On Monday, WellPoint reported fourth quarter net income rose to $110 million, up 23% over last year. Membership ended the year at 10.1 million, up from 7.9 million a year ago, reflecting the purchase of Blue Cross Blue Shield of Georgia last year. WellPoint's operating cash flow for the fourth quarter totaled $360 million.
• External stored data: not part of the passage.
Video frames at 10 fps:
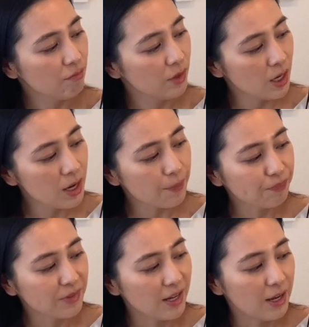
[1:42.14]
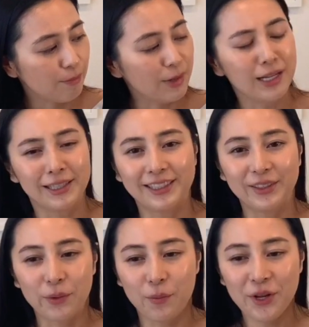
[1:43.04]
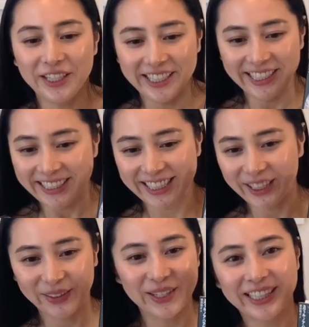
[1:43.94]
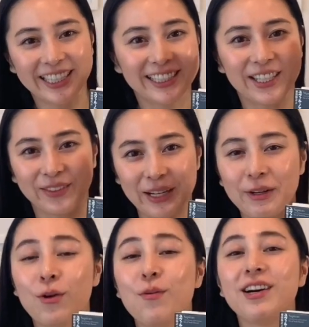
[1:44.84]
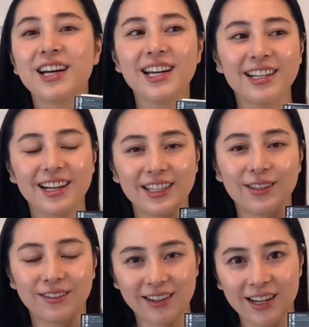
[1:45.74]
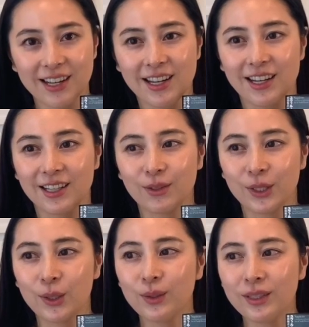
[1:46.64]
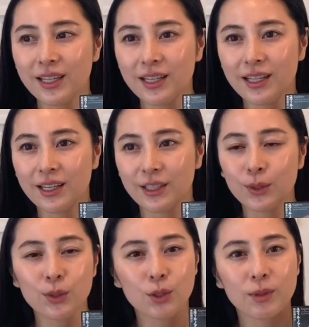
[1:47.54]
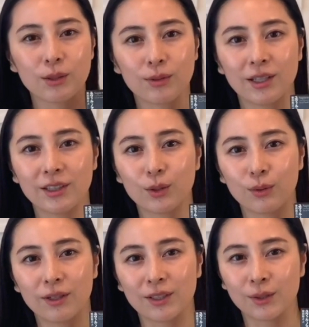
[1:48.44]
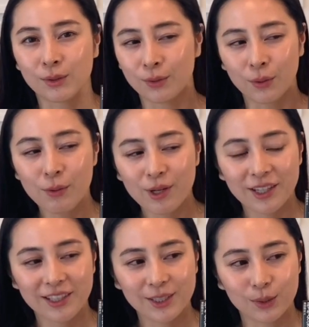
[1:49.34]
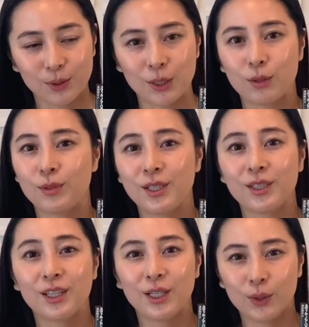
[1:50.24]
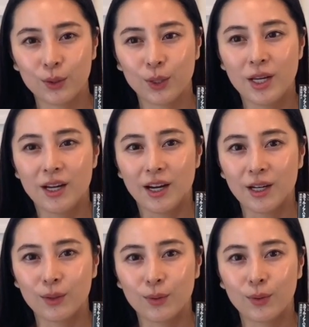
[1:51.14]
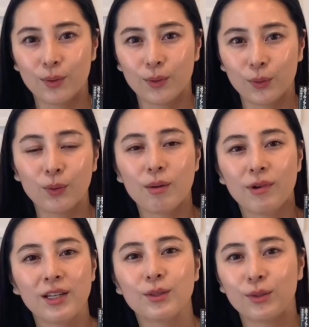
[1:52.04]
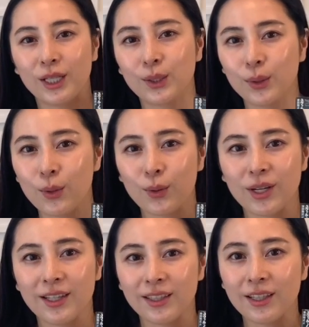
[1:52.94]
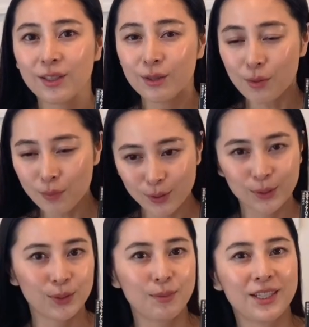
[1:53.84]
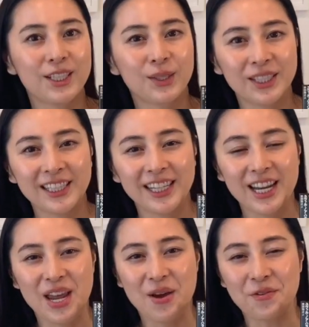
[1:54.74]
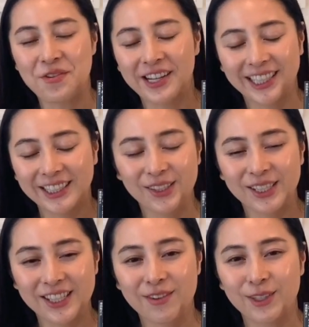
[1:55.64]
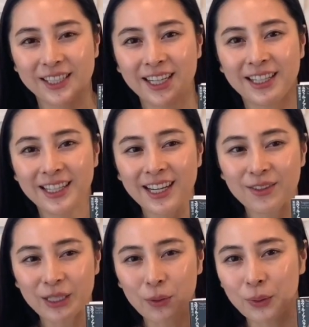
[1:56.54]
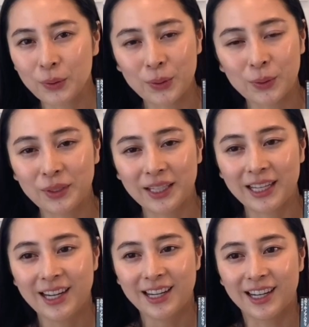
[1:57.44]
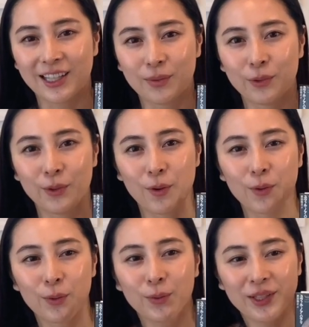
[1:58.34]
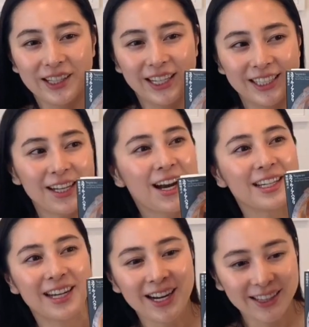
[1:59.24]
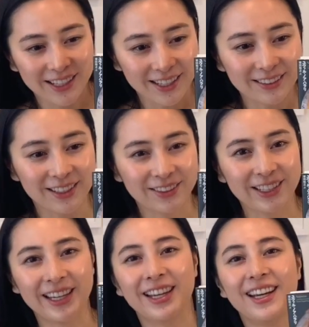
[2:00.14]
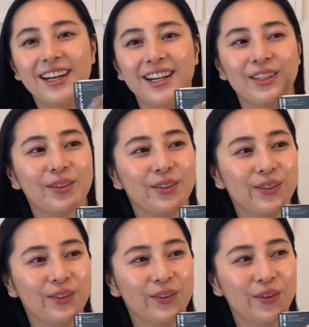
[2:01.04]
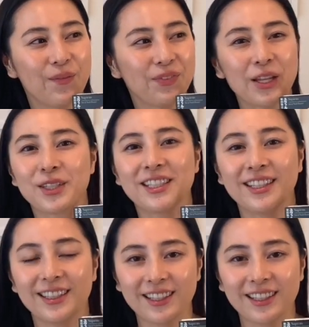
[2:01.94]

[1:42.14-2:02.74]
ねえ、まあ思いっきりざっと話したので、まあ、細かい内容はあのいろんな ユーチューバー の方とかがすごい分かりやすく説明しているあの動画もあるので、それをご覧いただくのもおすすめですし、もう私としてはもうぜひリアルにこれを読んで、あのもうこの世界に入った感覚であの楽しんでいた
At Jan. 31, WellPoint completed its previously announced merger with Missouri-based RightCHOICE and still on deck is the CareFirst Blue Cross Blue Shield merger transaction, which is being put under the microscope by Maryland state legislators. Excluding the Georgia acquisition, growth in new members increased at a more modest 3% year-over-year rate. RightCHOICE, which reported its earnings separately from WellPoint, said net income climbed to $17 million, up from about $11 million the prior year, with member count increasing to 3 million, from 2.7 million.
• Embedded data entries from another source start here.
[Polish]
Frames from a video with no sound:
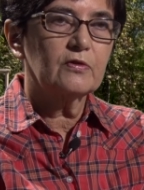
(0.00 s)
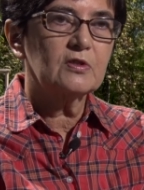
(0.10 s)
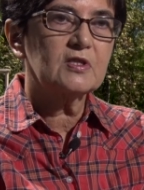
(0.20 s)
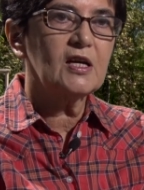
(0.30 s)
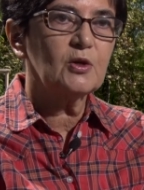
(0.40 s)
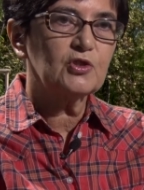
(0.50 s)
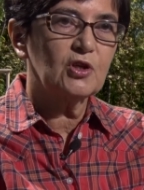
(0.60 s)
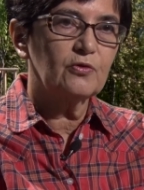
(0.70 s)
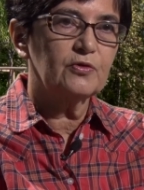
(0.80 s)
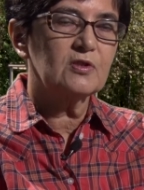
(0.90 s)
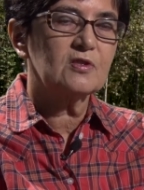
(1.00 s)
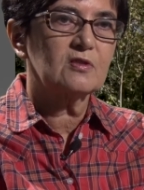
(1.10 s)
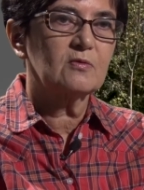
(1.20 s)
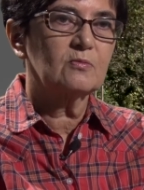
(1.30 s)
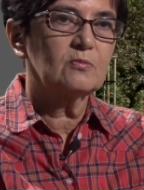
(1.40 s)
z
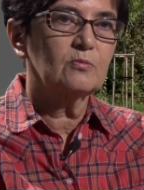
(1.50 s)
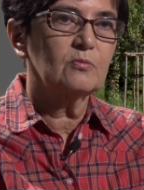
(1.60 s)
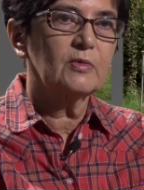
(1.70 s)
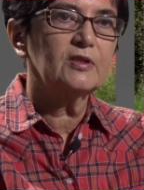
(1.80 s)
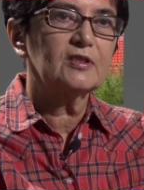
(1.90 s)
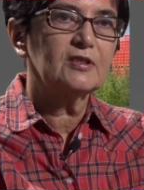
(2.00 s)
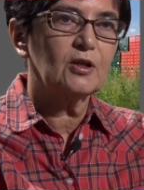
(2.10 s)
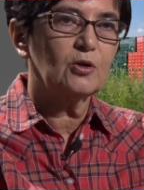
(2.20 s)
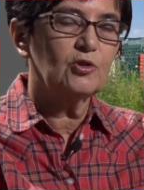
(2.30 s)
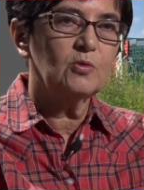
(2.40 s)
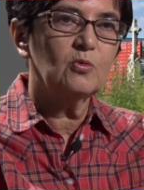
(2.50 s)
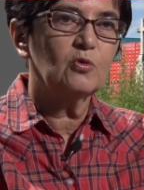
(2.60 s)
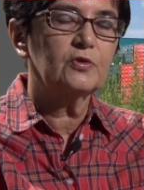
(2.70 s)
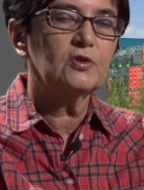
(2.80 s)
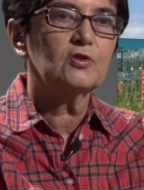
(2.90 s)
Jaroszowic, będę tak o nim
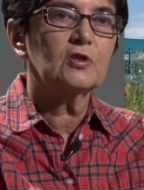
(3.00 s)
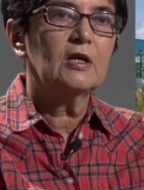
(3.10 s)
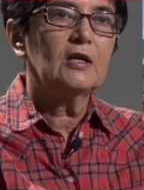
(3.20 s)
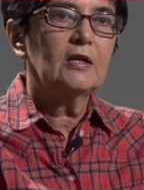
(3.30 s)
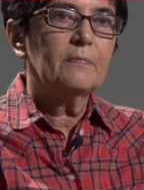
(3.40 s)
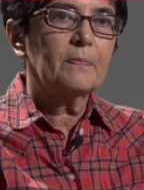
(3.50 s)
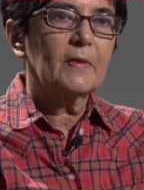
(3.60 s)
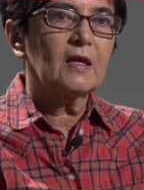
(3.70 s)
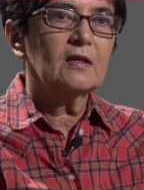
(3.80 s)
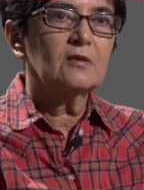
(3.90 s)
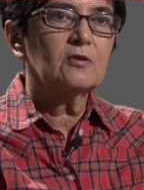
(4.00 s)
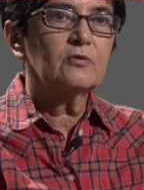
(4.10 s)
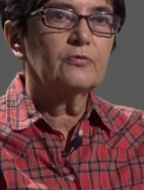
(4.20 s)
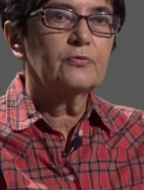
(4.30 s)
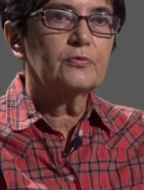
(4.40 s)
mówić,
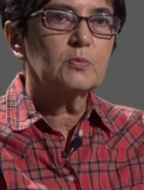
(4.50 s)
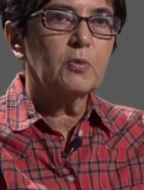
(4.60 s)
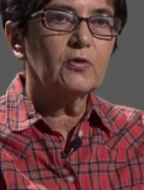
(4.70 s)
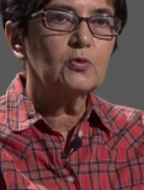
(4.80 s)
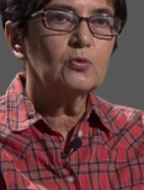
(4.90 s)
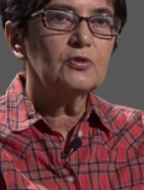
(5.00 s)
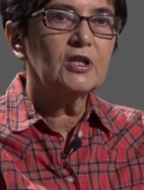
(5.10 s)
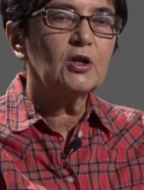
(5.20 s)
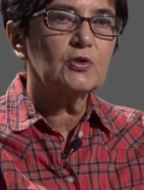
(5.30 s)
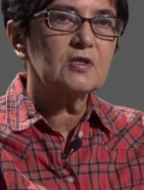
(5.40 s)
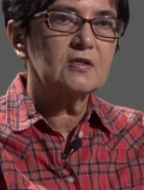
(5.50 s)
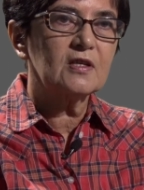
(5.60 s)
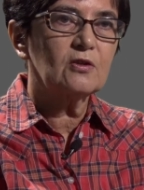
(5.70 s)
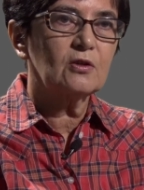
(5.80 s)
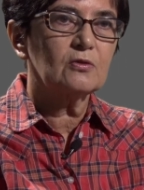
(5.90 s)
e, z powodu
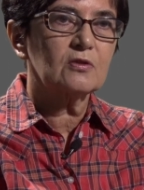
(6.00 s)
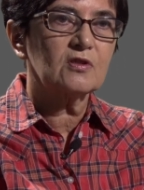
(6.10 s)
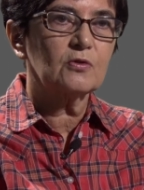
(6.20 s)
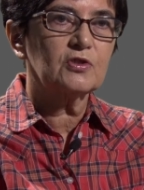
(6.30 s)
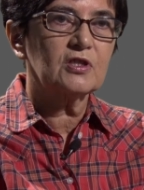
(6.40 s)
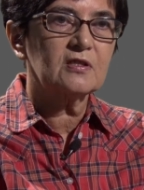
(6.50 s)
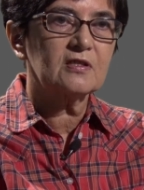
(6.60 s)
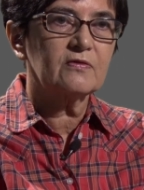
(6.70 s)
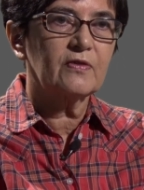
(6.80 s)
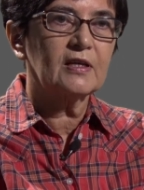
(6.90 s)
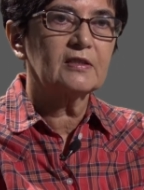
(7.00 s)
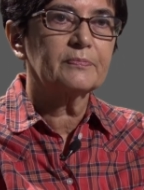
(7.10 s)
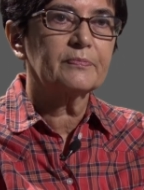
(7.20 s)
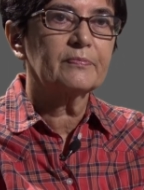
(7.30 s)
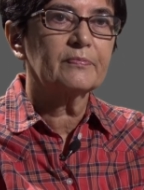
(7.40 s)
niekorzystnego sąsiedztwa
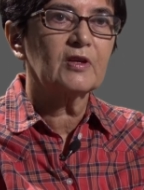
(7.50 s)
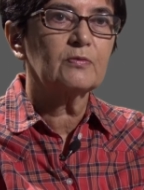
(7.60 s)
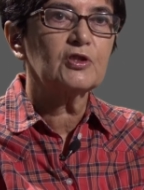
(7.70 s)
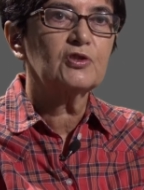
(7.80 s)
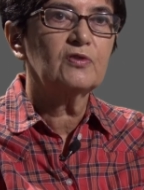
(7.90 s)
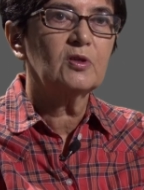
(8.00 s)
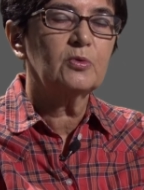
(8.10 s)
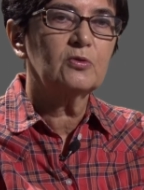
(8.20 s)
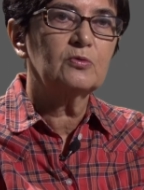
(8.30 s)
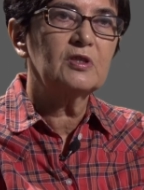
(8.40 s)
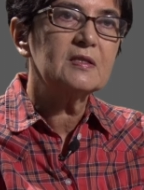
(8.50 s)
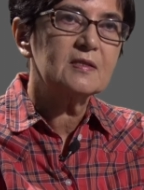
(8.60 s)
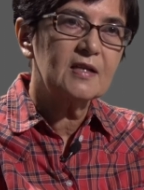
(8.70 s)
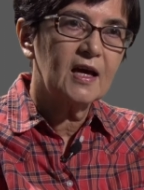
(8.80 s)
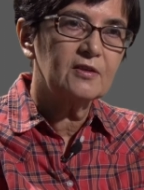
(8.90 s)
mm, właściwie był
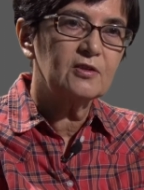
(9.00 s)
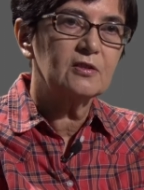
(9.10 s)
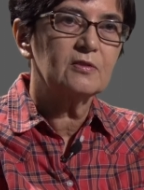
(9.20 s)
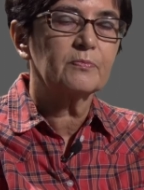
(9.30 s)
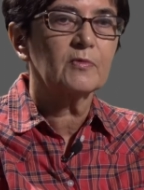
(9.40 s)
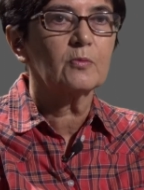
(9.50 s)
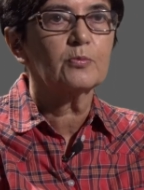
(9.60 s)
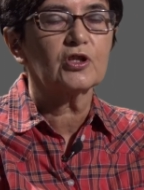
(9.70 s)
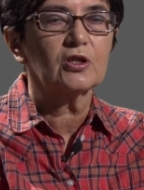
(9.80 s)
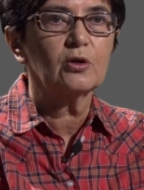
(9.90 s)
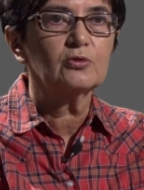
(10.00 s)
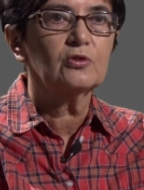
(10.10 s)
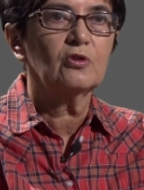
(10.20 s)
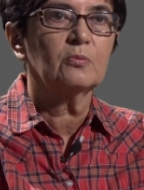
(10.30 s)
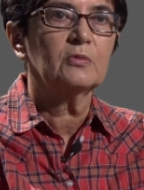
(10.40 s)
nieznany mm,
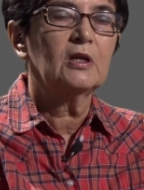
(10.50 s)
przechodniom,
Cash flow helped WellPoint lower its debt to capital ratio from 34% just after the Georgia acquisition was completed to 28% at yearend. Although WellPoint subsequently issued $350 million in debt in January to fund the RightCHOICE deal, Shanley doesn't expect first quarter debt-to-capital ratios will be materially altered from year-end levels. With its share price trending up, WellPoint recently said the cash portion of its merger deal with RightCHOICE was undersubscribed, although under the terms of the transaction, WellPoint required 30% of the RightCHOICE shares to be converted into cash. The total consideration for the deal amounted to about $1.4 billion at the closing, including about $375 million in cash, plus 8.3 million shares valued at roughly $1.05 billion.

The delay in adding CareFirst, Shanley said, may be needed to overcome the reservations of many of CareFirst's stakeholders in Maryland, its largest market. Last week, the Maryland House of Delegates passed a bill that, if signed into law, would require CareFirst to prove the merger with WellPoint benefits state residents. Coincidentally, on Monday, Indiana-based Anthem, Inc., which completed its IPO last year, said the Kansas Insurance Commissioner blocked its plan to acquire Blue Cross and Blue Shield of Kansas, which like RightCHOICE, had hoped to do a conversion from nonprofit status, Shanley said.
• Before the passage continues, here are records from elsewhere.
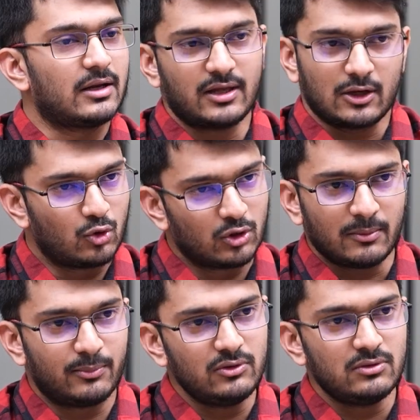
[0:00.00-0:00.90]
అని
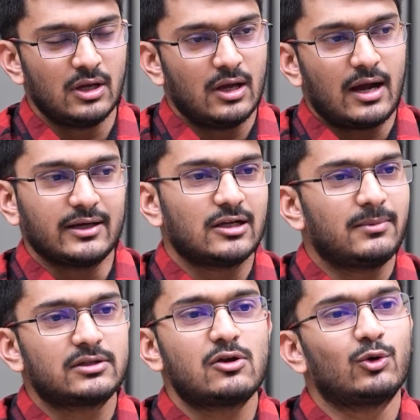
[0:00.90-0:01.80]
అనుకున్నప్పుడు
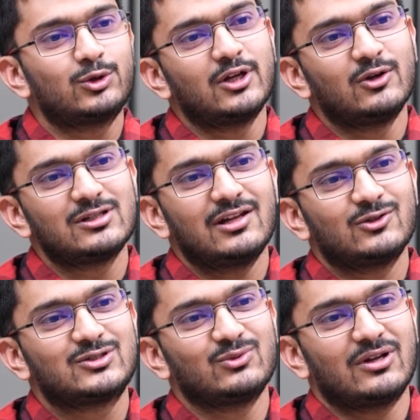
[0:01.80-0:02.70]
హైదరాబాద్కి కొద్ది రోజులే
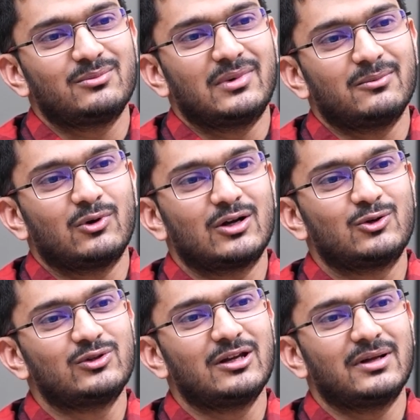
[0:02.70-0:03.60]
వచ్చి ఉన్నాను మేడం ఒక
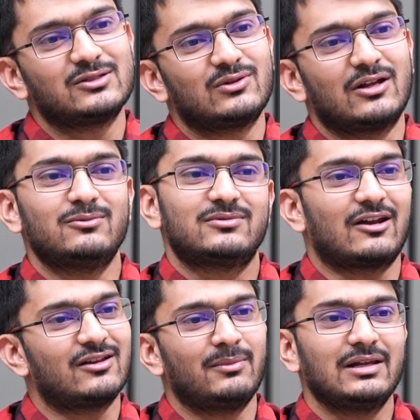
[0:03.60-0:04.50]
టూ త్రీ మంత్స్ ఉన్నాను
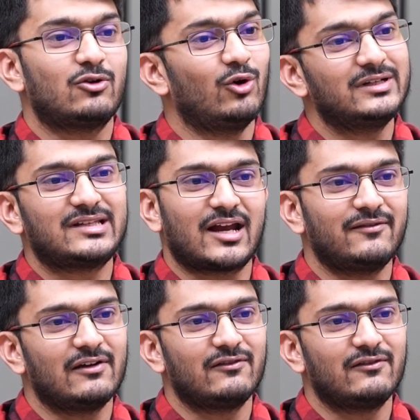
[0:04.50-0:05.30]
తర్వాత మళ్ళీ కోవిడ్ సెకండ్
"We think it's too early to predict how the CareFirst situation will turn out, but at a minimum we wouldn't be surprised to see WellPoint sweeten its bid to make the transaction more palatable to legislators. With Enron casting a pall over anything smelling even vaguely like deregulation, it may be more challenging than WellPoint had previously expected to win approval for the deal," the analyst said in the report.